En el Laine’s Dutch Country Store de Rockbridge, Ohio, reina el silencio y las cámaras frigoríficas tienen demasiados huecos. Recuerdan cuando no daban abasto en la penúltima semana de noviembre. Los empleados chascan la lengua y ladean la cabeza en señal de desaprobación. Pero ¿qué otra cosa pueden hacer? Hay corrientes más poderosas que la mera fuerza de la costumbre y el arraigo.
La pérdida constante de población ha minado progresivamente la tradición familiar de reunirse el jueves de esa semana alrededor de un pavo asado y viandas del terruño con el propósito de fortalecer los lazos comunitarios y mientras se dan las gracias por lo vivido y por lo que está por venir. Tal vez en Columbus, la capital del estado del Midwest, donde la resistencia demográfica a la despoblación es mayor, no se encuentren tan penalizados y haya jóvenes suficientes que cojan el relevo de sus ancestros y mantengan viva la llama.
Es igualmente difícil saberlo y preverlo porque la predominancia de la cultura urbana ha resignificado ciertas tradiciones. Las arranca de su raíz rural, las contempla con un catalejo de superioridad desde una óptica que en ocasiones sirve para mitificarlas y otras para desdeñarlas. En definitiva, las aleja de su naturalidad.
Sumado a esto, una mezcla de rebeldía hacia lo viejo y ganas de apertura al ancho mundo ha abierto la puerta a la adopción de tradiciones de culturas extranjeras que tienen su propia lógica y raíces. Estas tradiciones foráneas muchas veces son más asequibles y atractivas que las propias. Son avaladas por millones de usuarios de redes sociales y por la publicidad capitalista, no exigen gran preparación y en todo caso, fomentan el propósito de la unión comunitaria y sirven como excusa para una buena fiesta.

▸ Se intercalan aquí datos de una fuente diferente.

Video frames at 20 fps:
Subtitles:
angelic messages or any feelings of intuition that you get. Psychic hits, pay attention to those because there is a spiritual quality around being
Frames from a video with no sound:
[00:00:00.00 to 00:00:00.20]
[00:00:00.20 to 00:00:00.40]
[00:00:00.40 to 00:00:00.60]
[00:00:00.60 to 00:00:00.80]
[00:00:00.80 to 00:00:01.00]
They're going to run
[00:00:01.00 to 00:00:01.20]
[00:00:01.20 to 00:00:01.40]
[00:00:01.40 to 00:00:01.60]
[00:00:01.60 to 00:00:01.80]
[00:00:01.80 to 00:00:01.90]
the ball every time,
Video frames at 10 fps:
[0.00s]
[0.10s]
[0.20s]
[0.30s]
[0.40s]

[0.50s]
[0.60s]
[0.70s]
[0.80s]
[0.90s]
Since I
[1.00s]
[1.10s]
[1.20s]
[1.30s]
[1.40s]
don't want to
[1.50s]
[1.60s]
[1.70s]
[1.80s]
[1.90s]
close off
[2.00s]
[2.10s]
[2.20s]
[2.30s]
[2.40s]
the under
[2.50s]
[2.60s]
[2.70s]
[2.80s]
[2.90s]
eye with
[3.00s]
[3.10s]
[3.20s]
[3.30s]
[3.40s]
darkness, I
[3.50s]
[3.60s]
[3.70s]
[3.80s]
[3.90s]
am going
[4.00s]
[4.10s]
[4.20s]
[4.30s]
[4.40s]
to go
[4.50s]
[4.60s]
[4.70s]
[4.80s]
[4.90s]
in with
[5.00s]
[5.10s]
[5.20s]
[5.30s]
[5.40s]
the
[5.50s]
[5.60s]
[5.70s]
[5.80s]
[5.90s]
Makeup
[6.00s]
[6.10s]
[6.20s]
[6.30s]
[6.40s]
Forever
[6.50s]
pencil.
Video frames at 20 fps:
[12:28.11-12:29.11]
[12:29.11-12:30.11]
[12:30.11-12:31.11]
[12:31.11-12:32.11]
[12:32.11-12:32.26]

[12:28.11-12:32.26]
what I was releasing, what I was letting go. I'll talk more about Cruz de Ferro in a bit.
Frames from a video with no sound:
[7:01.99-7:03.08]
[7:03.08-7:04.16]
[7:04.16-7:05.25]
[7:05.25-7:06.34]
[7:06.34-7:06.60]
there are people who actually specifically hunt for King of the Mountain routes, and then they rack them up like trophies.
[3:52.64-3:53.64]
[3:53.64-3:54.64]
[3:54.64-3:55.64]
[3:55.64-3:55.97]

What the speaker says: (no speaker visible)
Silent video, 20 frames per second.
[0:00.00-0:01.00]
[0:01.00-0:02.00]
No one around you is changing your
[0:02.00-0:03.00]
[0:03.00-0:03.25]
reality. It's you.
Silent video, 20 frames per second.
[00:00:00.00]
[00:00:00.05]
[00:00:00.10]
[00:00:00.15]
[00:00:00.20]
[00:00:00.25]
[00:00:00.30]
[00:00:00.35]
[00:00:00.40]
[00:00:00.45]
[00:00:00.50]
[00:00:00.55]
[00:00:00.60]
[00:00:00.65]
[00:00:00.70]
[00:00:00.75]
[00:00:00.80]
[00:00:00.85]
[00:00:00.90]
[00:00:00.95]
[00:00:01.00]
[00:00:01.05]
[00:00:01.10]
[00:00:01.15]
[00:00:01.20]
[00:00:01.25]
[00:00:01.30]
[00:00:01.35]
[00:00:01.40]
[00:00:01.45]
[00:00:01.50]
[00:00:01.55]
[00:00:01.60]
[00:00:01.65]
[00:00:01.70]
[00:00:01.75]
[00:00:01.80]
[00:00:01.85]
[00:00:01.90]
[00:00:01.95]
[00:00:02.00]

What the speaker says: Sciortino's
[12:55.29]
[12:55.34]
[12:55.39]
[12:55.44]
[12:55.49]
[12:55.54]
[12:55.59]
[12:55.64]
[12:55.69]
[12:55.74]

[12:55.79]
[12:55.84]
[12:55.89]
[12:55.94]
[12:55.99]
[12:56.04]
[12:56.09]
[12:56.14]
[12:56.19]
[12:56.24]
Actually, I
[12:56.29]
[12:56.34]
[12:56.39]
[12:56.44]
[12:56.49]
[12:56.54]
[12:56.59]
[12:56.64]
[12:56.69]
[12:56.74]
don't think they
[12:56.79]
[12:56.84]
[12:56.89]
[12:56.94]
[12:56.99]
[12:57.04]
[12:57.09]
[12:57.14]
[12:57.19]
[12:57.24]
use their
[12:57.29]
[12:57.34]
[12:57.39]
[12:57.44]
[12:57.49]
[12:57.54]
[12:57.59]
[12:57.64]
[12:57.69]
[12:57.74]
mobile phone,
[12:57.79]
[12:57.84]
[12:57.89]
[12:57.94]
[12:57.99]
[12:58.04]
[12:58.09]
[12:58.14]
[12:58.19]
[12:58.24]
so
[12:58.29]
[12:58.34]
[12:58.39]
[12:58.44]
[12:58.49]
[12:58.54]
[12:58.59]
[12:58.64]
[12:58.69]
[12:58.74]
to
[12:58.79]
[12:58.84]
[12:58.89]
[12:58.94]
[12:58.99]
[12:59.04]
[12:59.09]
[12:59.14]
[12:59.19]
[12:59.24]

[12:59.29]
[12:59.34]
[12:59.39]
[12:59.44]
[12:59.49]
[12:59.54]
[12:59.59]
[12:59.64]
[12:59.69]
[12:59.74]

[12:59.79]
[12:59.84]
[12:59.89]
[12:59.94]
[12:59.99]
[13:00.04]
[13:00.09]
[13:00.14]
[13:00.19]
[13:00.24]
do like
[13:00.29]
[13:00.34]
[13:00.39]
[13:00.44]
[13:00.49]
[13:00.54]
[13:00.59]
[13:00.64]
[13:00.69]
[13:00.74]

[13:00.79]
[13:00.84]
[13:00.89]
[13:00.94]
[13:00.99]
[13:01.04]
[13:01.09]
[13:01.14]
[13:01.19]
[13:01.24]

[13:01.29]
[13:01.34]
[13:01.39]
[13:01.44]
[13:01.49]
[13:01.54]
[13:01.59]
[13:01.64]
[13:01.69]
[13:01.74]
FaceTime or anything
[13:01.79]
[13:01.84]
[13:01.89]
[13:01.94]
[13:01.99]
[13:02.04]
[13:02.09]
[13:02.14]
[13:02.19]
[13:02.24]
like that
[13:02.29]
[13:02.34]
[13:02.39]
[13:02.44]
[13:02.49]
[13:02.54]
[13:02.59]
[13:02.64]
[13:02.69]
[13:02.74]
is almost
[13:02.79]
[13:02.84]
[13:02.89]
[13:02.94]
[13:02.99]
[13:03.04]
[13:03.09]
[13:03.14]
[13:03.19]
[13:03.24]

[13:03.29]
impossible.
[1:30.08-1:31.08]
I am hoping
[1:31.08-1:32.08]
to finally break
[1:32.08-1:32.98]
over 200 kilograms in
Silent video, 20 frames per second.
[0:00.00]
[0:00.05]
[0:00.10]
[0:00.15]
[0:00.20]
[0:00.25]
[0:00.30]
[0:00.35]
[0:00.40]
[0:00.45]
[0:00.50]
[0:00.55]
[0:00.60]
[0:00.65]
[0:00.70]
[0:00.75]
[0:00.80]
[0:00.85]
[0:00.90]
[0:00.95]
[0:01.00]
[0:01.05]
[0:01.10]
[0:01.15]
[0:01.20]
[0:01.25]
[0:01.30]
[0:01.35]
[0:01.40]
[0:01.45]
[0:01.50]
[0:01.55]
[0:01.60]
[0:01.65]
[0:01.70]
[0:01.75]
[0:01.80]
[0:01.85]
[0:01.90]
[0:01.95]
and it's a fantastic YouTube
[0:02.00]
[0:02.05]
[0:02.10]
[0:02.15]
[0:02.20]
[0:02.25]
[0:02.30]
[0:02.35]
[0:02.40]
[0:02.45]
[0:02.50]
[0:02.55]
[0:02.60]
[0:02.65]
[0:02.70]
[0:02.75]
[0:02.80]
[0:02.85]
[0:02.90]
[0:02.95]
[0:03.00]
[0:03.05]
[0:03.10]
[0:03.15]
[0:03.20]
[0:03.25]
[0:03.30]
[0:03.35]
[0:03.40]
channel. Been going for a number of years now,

Este camino con billete solo de ida ha recorrido la matanza tradicional. Nacida de una economía de subsistencia, arraigada en las comarcas del Lejano Oeste, unía bajo las nieblas del otoño a las familias entre sí y con las familias vecinas en un trabajo de varios días que también conllevaba una faceta festiva. Como un fractal estaba plagada de pequeños ritos, de su léxico y expresiones propias, de sus colores y sus olores. Y, a día hoy, esta riqueza y entidad propia se ha extendido globalmente ganando terreno. Una sencilla búsqueda de imágenes en internet arroja resultados de marranos con la piel chamuscada en Erevan o chiquillos jugando con una vejiga hinchada por las calles de Brisbane. Mientras tanto en Rockbridge, Ohio, apenas quedan dos familias que asen un pavo y se junten por Acción de Gracias.
Tengo muy claro que es demagógico establecer una relación de vasos comunicantes. No encuentro argumentos estructurados que indiquen que ciertos desarraigos culturales sean culpa del auge de otras tradiciones. Lo único que puedo afirmar con certeza es que ambos fenómenos coexisten. Si miramos hacia otra parte justo a nuestro lado se pierde un rico acervo etnográfico (social, cultural, familiar) mientras abrazamos sin pudor meros productos mercadotécnicos.
Será por eso que en el Cárnicas Federico de Zamora, Zamora, reina el silencio y las cámaras frigoríficas tienen demasiados huecos. Recuerdan cuando no daban abasto en la penúltima semana de noviembre. Los empleados chascan la lengua y ladean la cabeza en señal de desaprobación. Pero ¿qué otra cosa pueden hacer? Hay corrientes más poderosas que la mera fuerza de la costumbre y el arraigo.